Directions: Without the pictures, write the listing below out again, line for line.

══ Material provided

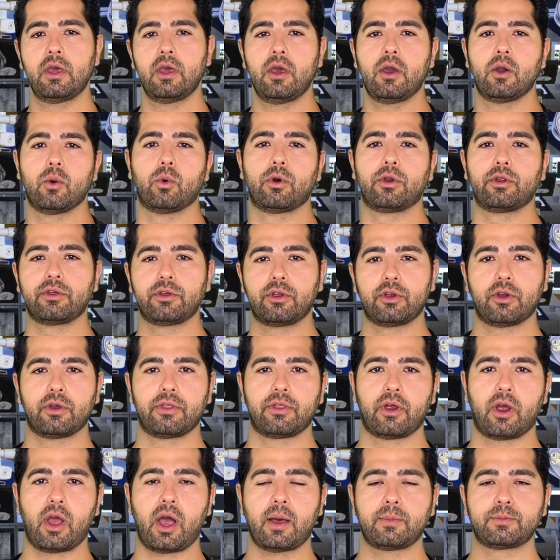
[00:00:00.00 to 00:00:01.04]
what are your
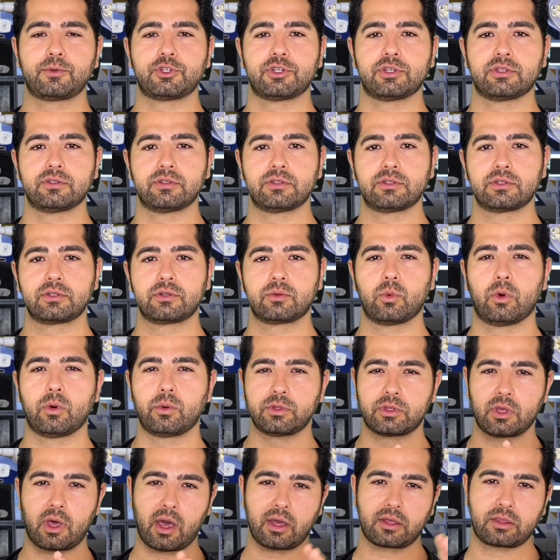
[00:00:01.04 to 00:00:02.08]
other options? Well, we
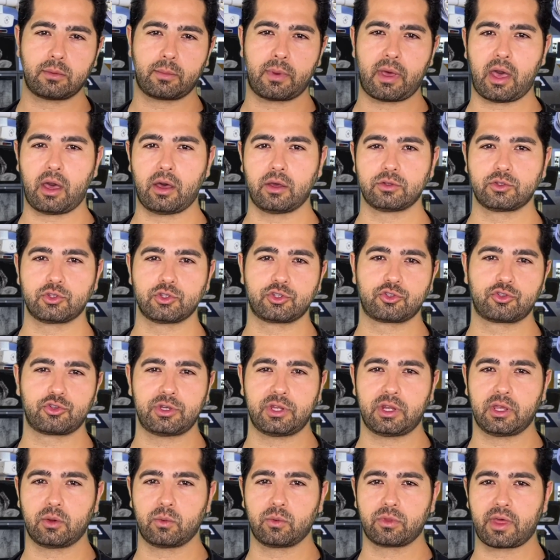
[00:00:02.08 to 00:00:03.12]
talked about just
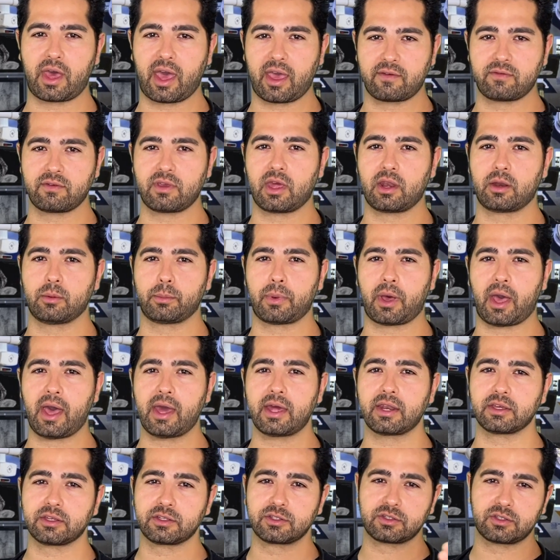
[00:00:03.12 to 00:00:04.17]
treating with IV
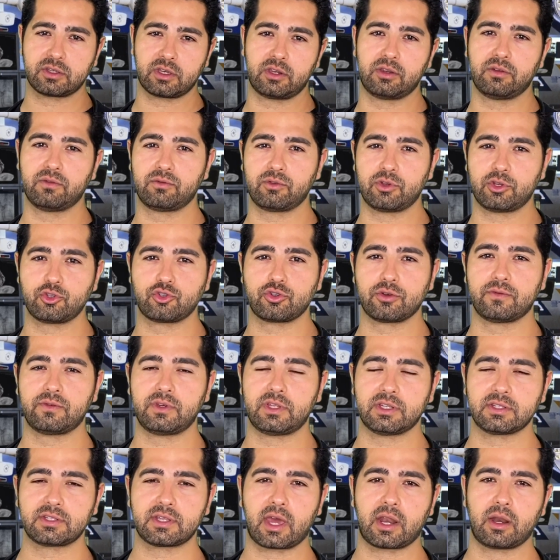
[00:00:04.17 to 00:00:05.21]
antibiotics and
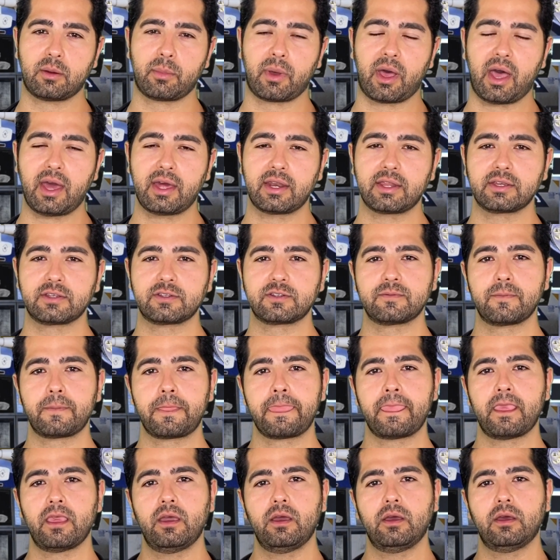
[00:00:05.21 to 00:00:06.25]
intravenous antibiotics.
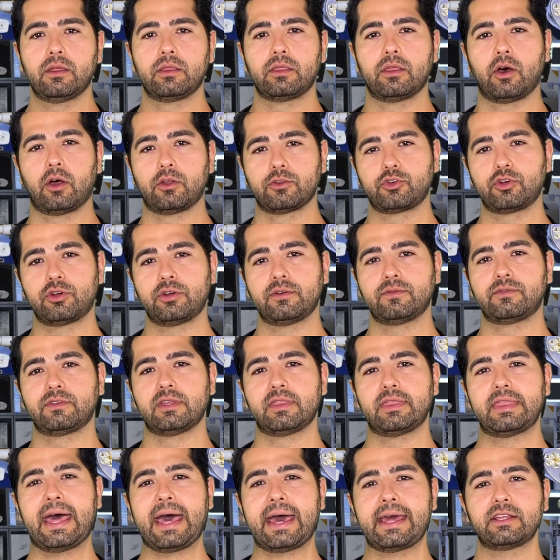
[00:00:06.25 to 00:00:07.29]
The alternative to
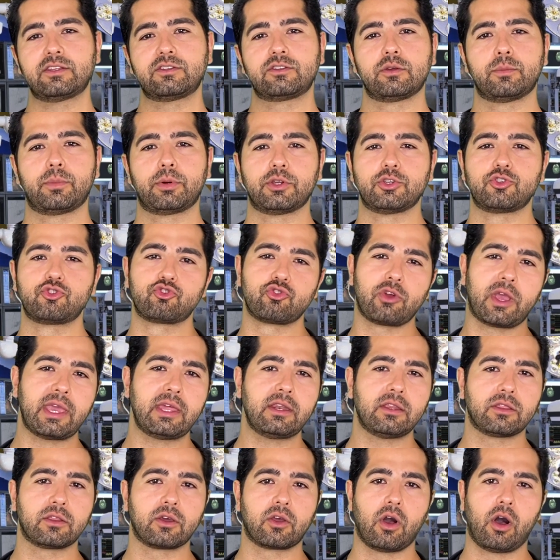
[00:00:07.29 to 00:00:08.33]
that is to put a drain
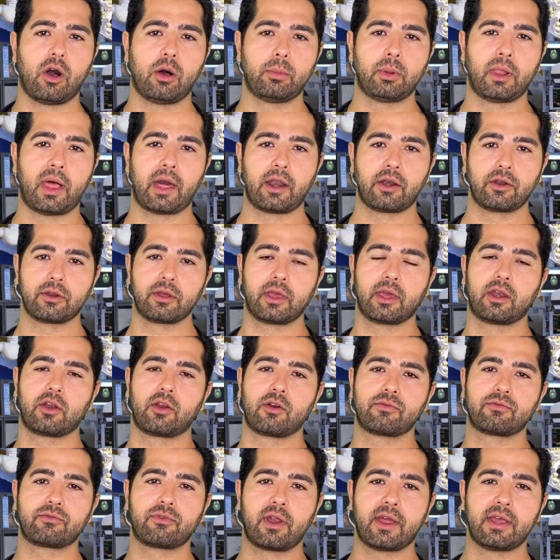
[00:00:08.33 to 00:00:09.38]
in the gallbladder, and our
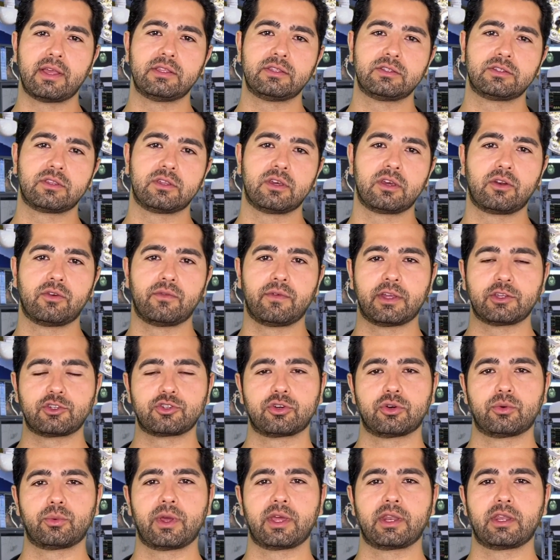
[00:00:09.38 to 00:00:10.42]
friends, the
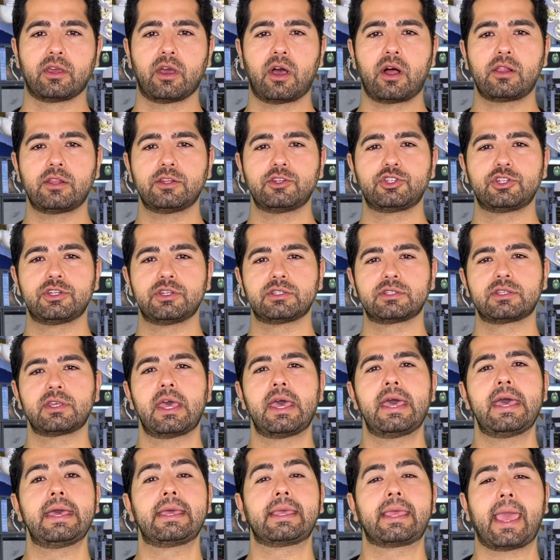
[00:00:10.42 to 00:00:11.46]
interventional radiologists,
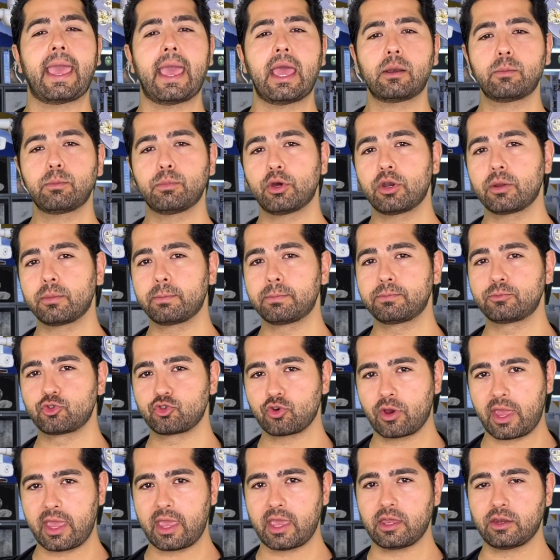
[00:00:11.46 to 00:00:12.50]
can't put a
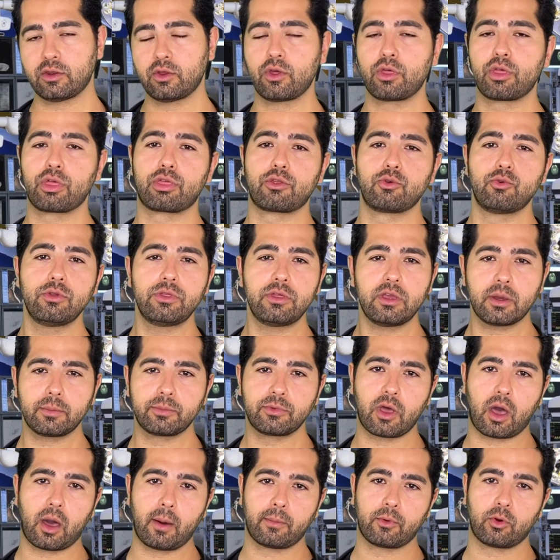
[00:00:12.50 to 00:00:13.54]
drain through the
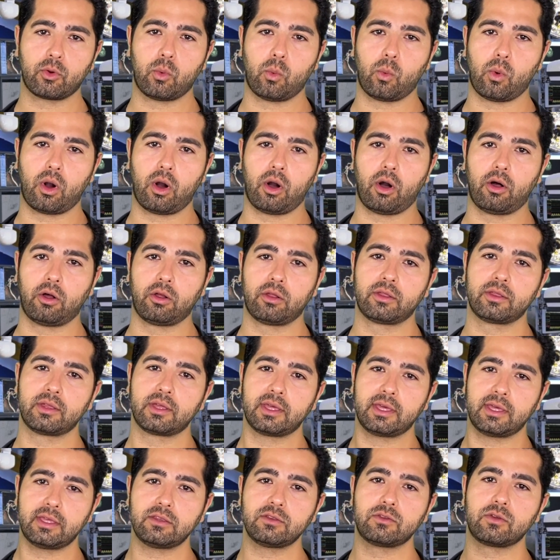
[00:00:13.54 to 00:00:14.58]
abdominal wall
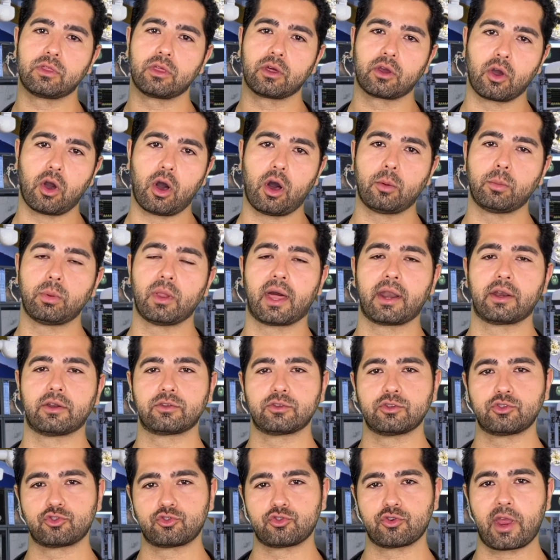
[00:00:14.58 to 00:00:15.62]
into the gallbladder to
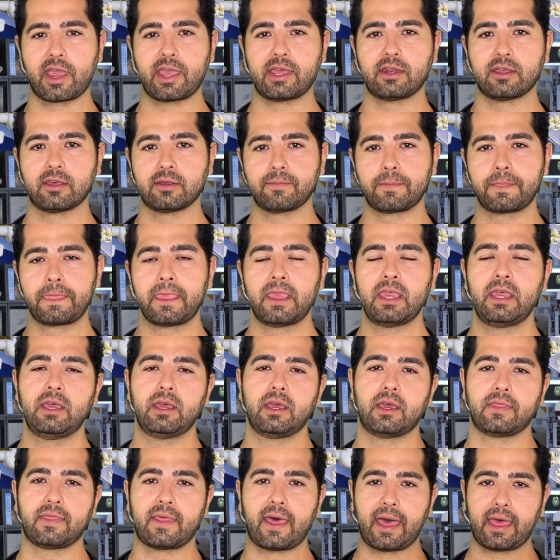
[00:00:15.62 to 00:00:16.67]
drain it,
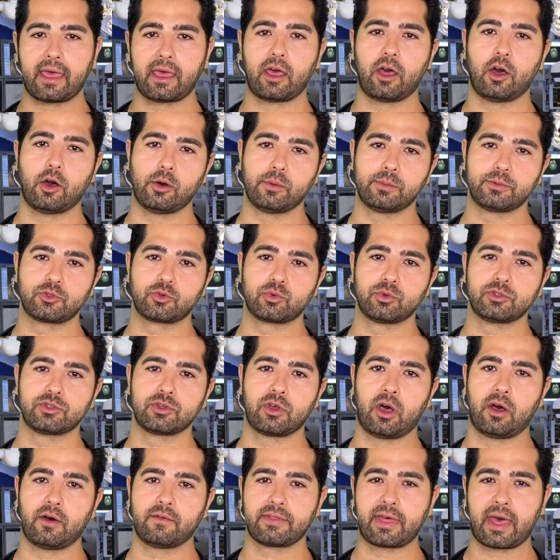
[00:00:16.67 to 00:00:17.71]
and that helps
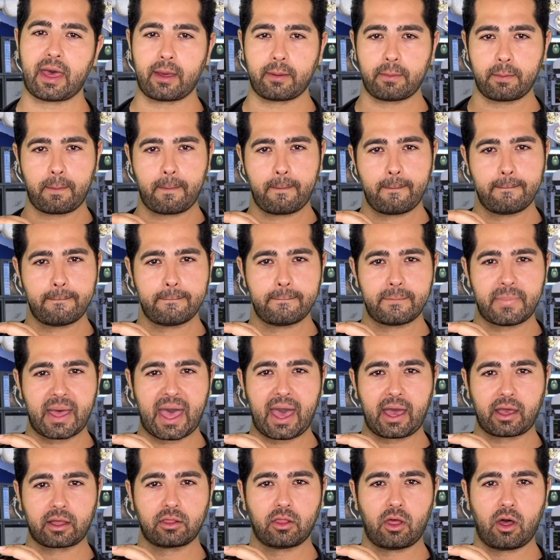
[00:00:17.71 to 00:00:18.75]
resolve that
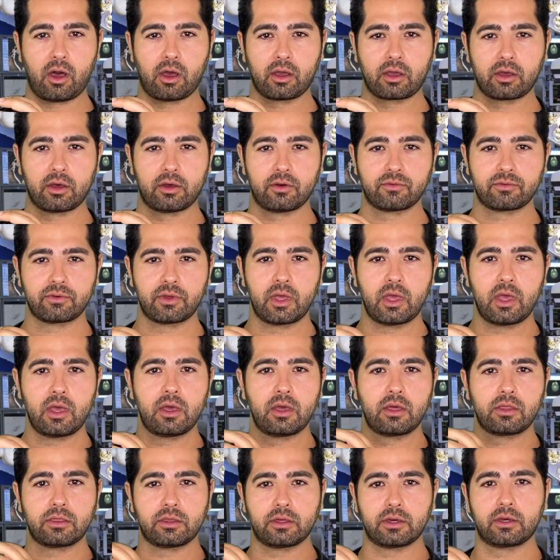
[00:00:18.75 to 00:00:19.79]
backlog of
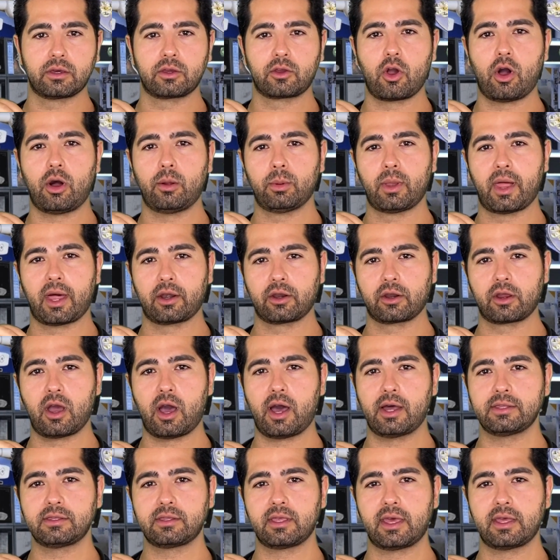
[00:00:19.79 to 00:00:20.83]
the gallbladder
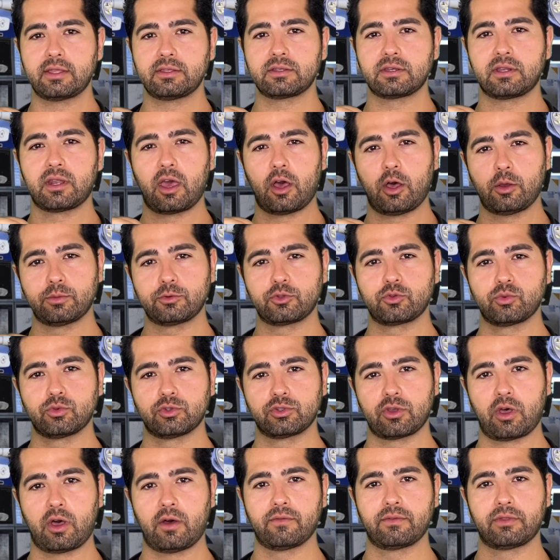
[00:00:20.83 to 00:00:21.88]
contents and helps
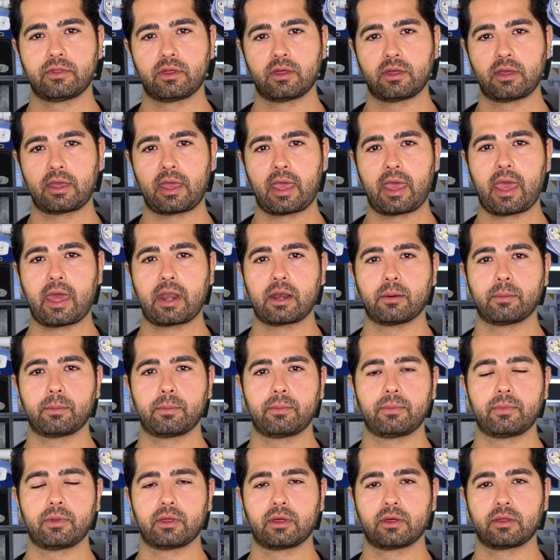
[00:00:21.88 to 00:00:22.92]
resolve
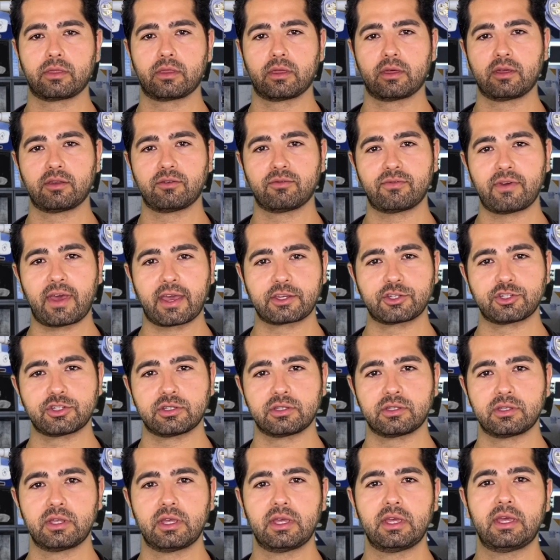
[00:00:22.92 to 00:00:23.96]
the infection.
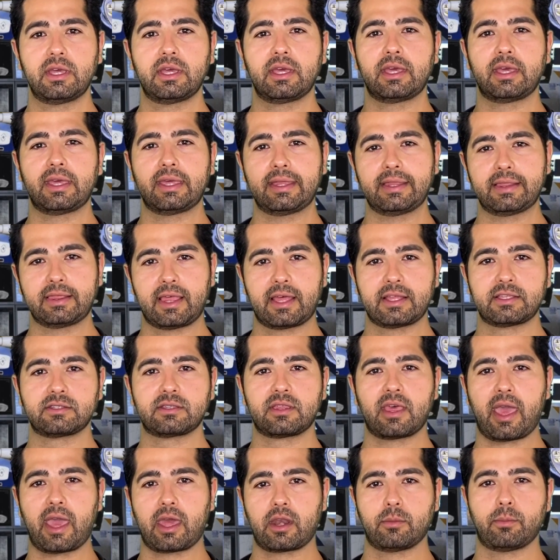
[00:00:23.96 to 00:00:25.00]
It lets the
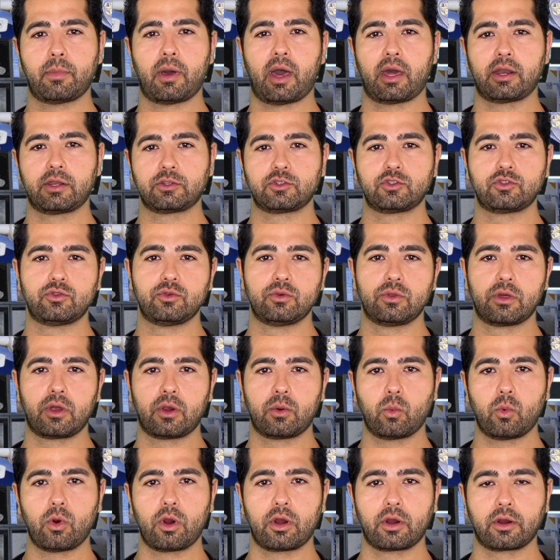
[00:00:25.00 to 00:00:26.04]
antibiotics do their
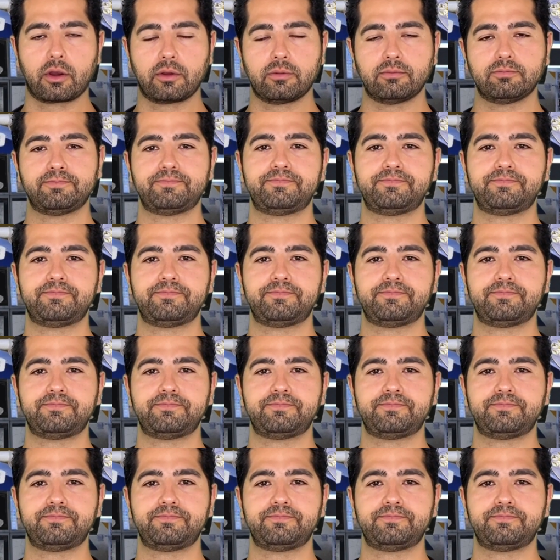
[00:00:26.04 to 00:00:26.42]
work.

════

Response area:
[00:00:00.00 to 00:00:01.04]
what are your
[00:00:01.04 to 00:00:02.08]
other options? Well, we
[00:00:02.08 to 00:00:03.12]
talked about just
[00:00:03.12 to 00:00:04.17]
treating with IV
[00:00:04.17 to 00:00:05.21]
antibiotics and
[00:00:05.21 to 00:00:06.25]
intravenous antibiotics.
[00:00:06.25 to 00:00:07.29]
The alternative to
[00:00:07.29 to 00:00:08.33]
that is to put a drain
[00:00:08.33 to 00:00:09.38]
in the gallbladder, and our
[00:00:09.38 to 00:00:10.42]
friends, the
[00:00:10.42 to 00:00:11.46]
interventional radiologists,
[00:00:11.46 to 00:00:12.50]
can't put a
[00:00:12.50 to 00:00:13.54]
drain through the
[00:00:13.54 to 00:00:14.58]
abdominal wall
[00:00:14.58 to 00:00:15.62]
into the gallbladder to
[00:00:15.62 to 00:00:16.67]
drain it,
[00:00:16.67 to 00:00:17.71]
and that helps
[00:00:17.71 to 00:00:18.75]
resolve that
[00:00:18.75 to 00:00:19.79]
backlog of
[00:00:19.79 to 00:00:20.83]
the gallbladder
[00:00:20.83 to 00:00:21.88]
contents and helps
[00:00:21.88 to 00:00:22.92]
resolve
[00:00:22.92 to 00:00:23.96]
the infection.
[00:00:23.96 to 00:00:25.00]
It lets the
[00:00:25.00 to 00:00:26.04]
antibiotics do their
[00:00:26.04 to 00:00:26.42]
work.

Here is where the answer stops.